**DESCRIPTION OF THE TASK**
The exercise calls for exact output of the lines between the one that contains "[14.00-15.00s]" and the end of the data, with both ends kept and pictures left out.

#### RECORDS FOR THIS TASK

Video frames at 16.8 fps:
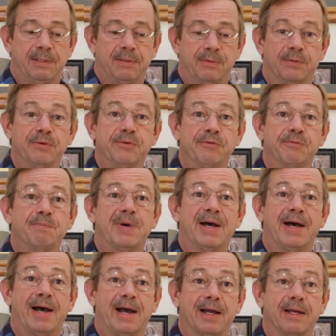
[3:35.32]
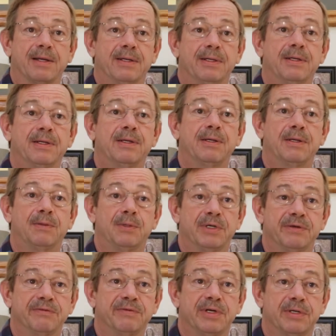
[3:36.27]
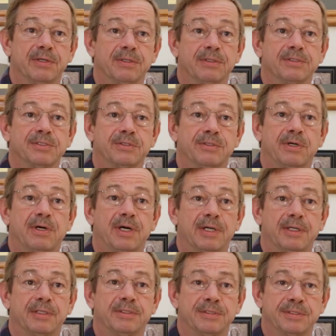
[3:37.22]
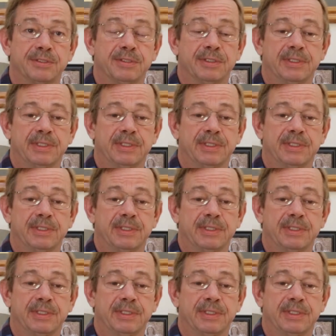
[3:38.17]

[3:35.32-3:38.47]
Ruth Bach, one of Harold's daughters,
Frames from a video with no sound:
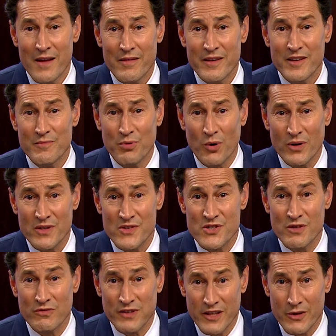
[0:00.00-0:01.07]
The
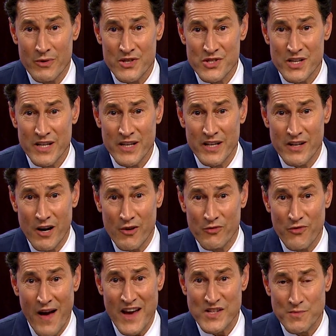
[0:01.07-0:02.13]
importance of literacy in our
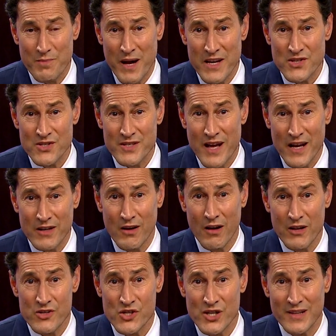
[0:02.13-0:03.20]
fast-paced,
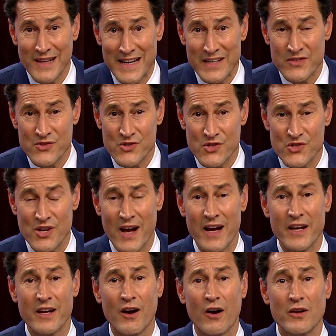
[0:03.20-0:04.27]
technology-laden
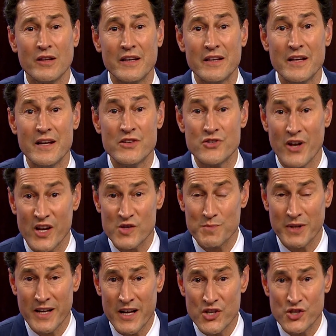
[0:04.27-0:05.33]
society hardly needs an
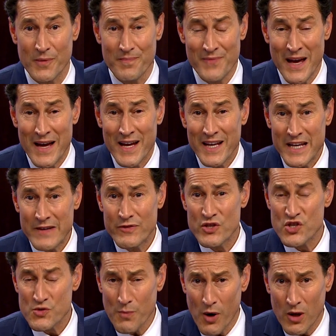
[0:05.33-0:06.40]
explanation. Even
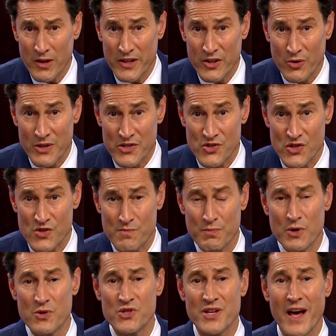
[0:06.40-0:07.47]
small increases
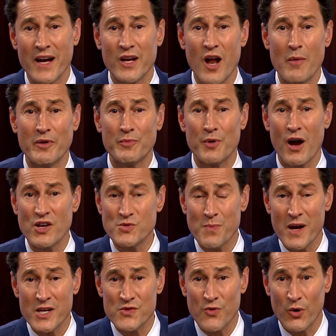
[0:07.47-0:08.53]
boost economic
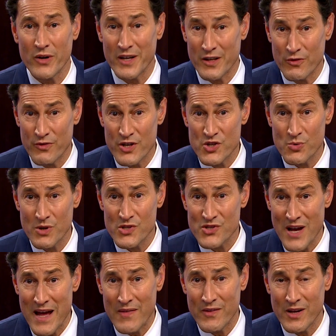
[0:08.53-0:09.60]
prospects for individuals
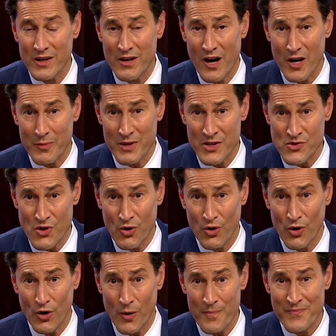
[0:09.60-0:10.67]
and the economy as a
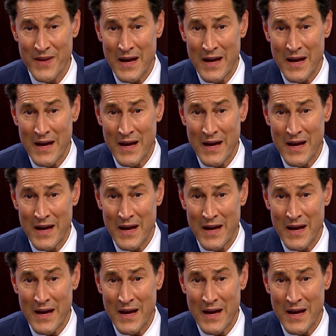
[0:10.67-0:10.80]
whole.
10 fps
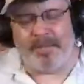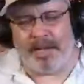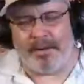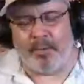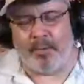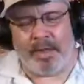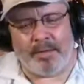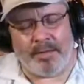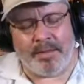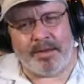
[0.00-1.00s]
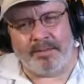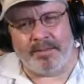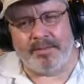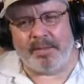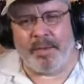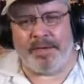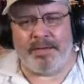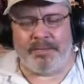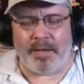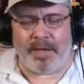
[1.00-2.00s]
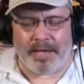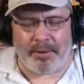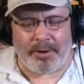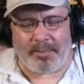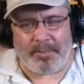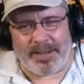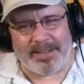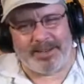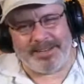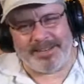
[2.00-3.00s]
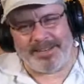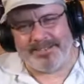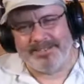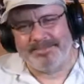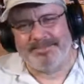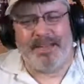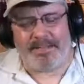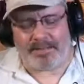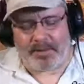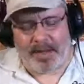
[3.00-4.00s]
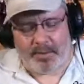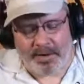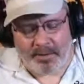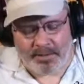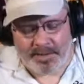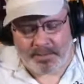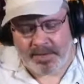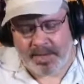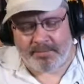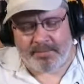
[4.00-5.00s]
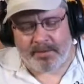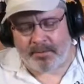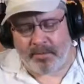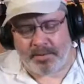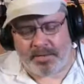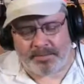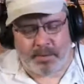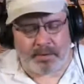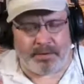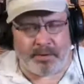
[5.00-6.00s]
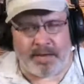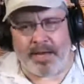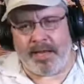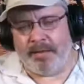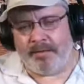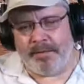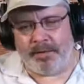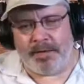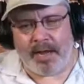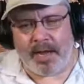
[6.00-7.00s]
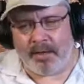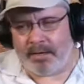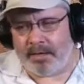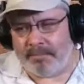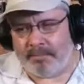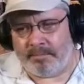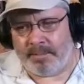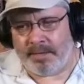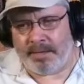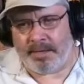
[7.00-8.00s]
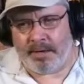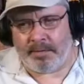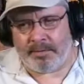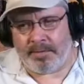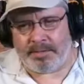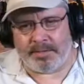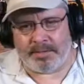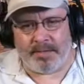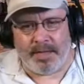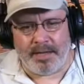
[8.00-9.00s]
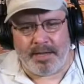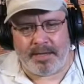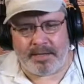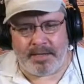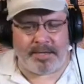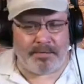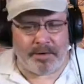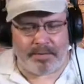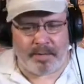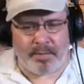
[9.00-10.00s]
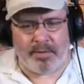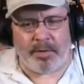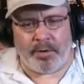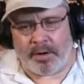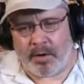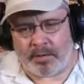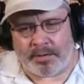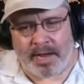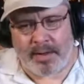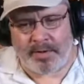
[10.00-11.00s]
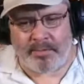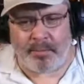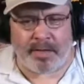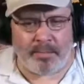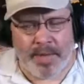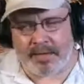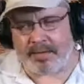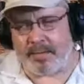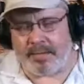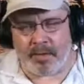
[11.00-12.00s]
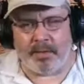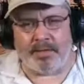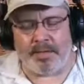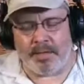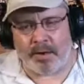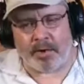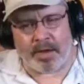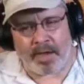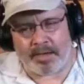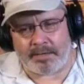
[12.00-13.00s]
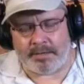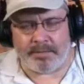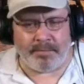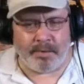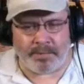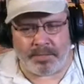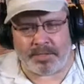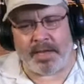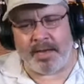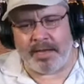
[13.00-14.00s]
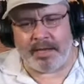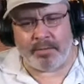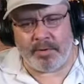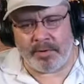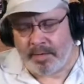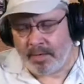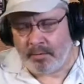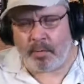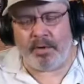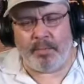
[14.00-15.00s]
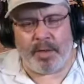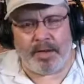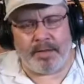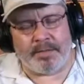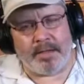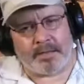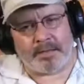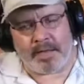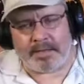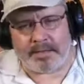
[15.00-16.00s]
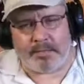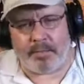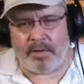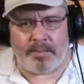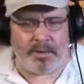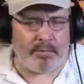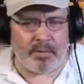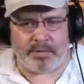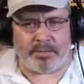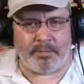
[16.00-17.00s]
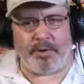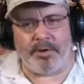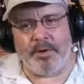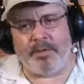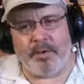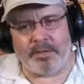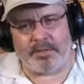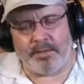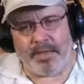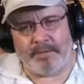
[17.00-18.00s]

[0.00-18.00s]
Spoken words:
I don't blame you there, especially if you can get on them pretty good, Hey, so Lonnie, what other tips do you have for all these folks that are getting into fishing now? It's easy for us that have been doing it a long time, but if we can pass something on to the younger guys and the folks just getting into it, what would it be, do you think? Stay simple? I mean, what are your thoughts on that?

########

**RESULT OF THIS EXERCISE**
[14.00-15.00s]
[15.00-16.00s]
[16.00-17.00s]
[17.00-18.00s]

[0.00-18.00s]
Spoken words:
I don't blame you there, especially if you can get on them pretty good, Hey, so Lonnie, what other tips do you have for all these folks that are getting into fishing now? It's easy for us that have been doing it a long time, but if we can pass something on to the younger guys and the folks just getting into it, what would it be, do you think? Stay simple? I mean, what are your thoughts on that?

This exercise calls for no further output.